Le Duc Khanh |
Despite concerns related to global geopolitical tensions, the US Federal Reserve’s caution over cutting interest rates, and volatilities regarding USD-VND exchange rate and gold price, investor sentiment has bolstered, as the money streams flowing into the market have seen improvements.
Accordingly, if April was the month of corrections when the VN-Index receded from its short-term peak of 1,290 points to the supportive zone between 1,165-1,170 points, then May was an important period for the market when it once again confirmed the uptrend, with the rally going from the 1,210-1,215 point zone to 1,280-1,285 points.
Challenges and foreign net selling may make some investors still hesitant about the stock market trend, yet I believe that the VN-Index is likely to maintain positive developments, reaching 1,290 - 1,300 points in the first two weeks of June.
I expect a more positive scenario as the second quarter business result announcement season approaches, along with anticipated positive macroeconomic data soon being released.
Controlling exchange rates has always been a top priority for the government and the SBV.
Though the USD-VND exchange rate has surged considerably and currently stands at a fairly high level, the economy and the monetary market are likely to maintain positive movements in June and Q3 of 2024.
This period is pivotal to accelerating disbursement of public investment sources, boosting credit growth, and stimulating import-export activities, helping the economy extend growth momentum after the GDP grew 5.66 per cent in Q1.
In my view, the current concern over exchange rates is not a factor that can strongly affect the stock market as in fact the cash flow into the market has been stable, focusing on the fields with rosy prospects to grow from a low base in 2023 such as steel, chemicals, oil and gas, and retail.

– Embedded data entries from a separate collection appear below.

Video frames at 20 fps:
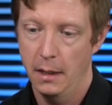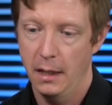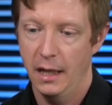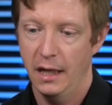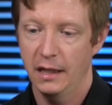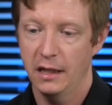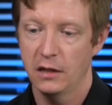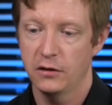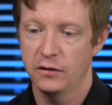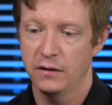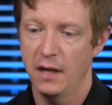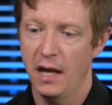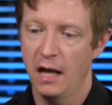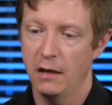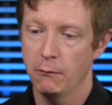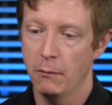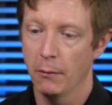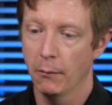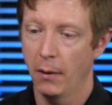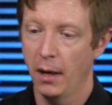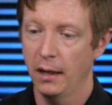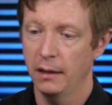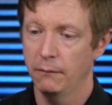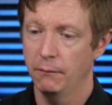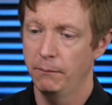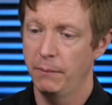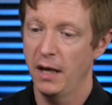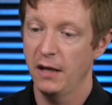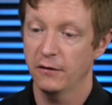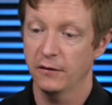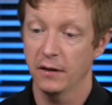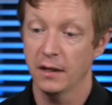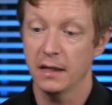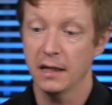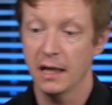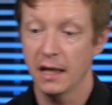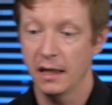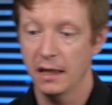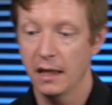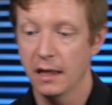And, it, and we want, basically,
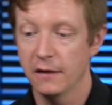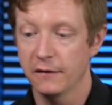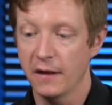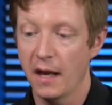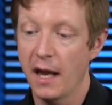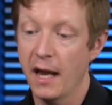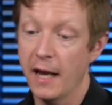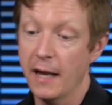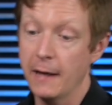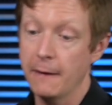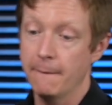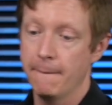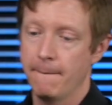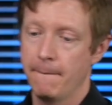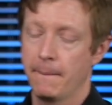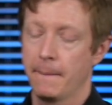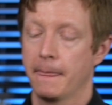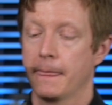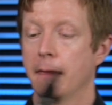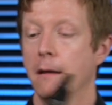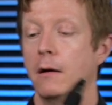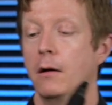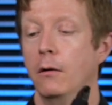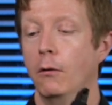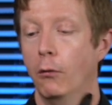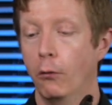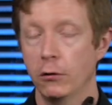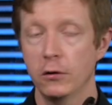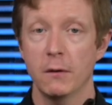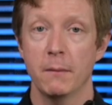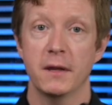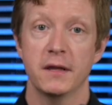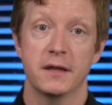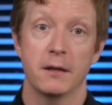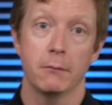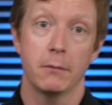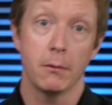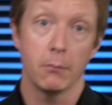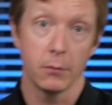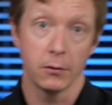it is a ornament
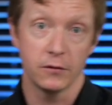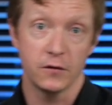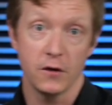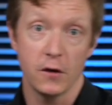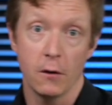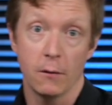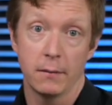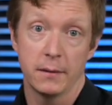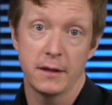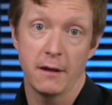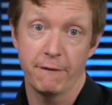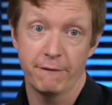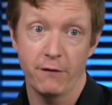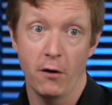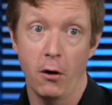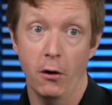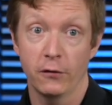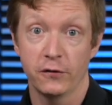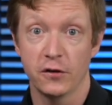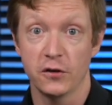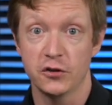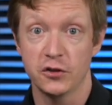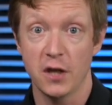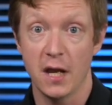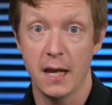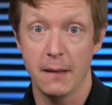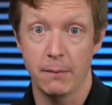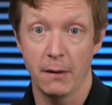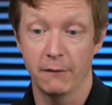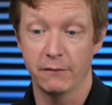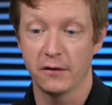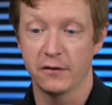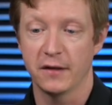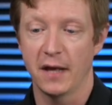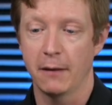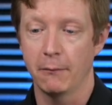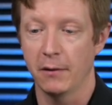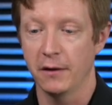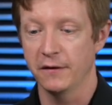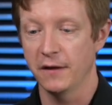that we will do that follows the shape of the
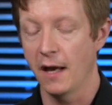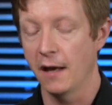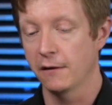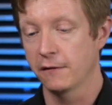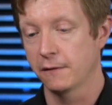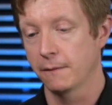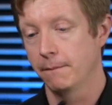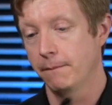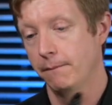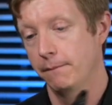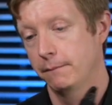sideways S.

In the current stage, it can be said that the impact of exchange rates on the stock market is moderate.
The VN-Index has inched up around 12 per cent in the year to date. The stocks with outstanding price increases include the technology-telecommunications tickers such as FPT, CMG, ELC, and CTR; tickers of the chemical and natural rubber group such as DGC, CSV, LAS, DDV, and GVR. In the steel, oil and gas, finance and insurance industries, there are also stocks with outstanding price hikes compared to the general market, such as VGS, BSR, or PVI.
Market developments show that flexible trading, striving to best avail of market ups and downs to adjust the proportion of stocks held are essential to achieve high investment efficiency.
Investors must not only pay attention to choosing the right potential stocks, but also need to pay attention to portfolio restructuring.
Among the priority investment sectors this year, I highly appreciate large-cap groups with a large number of stocks in circulation such as finance, chemicals, technology-telecommunications, petroleum and basic resources.
The economy is recovering, capital and credit bottlenecks are gradually removed, helping tickers of financial services companies such as securities and insurance firms entice investors thanks to their positive prospects.
The room for price upsurge of stocks differs, the investors need to pay attention to how to best allocate capital, prioritising stocks with attractive valuations.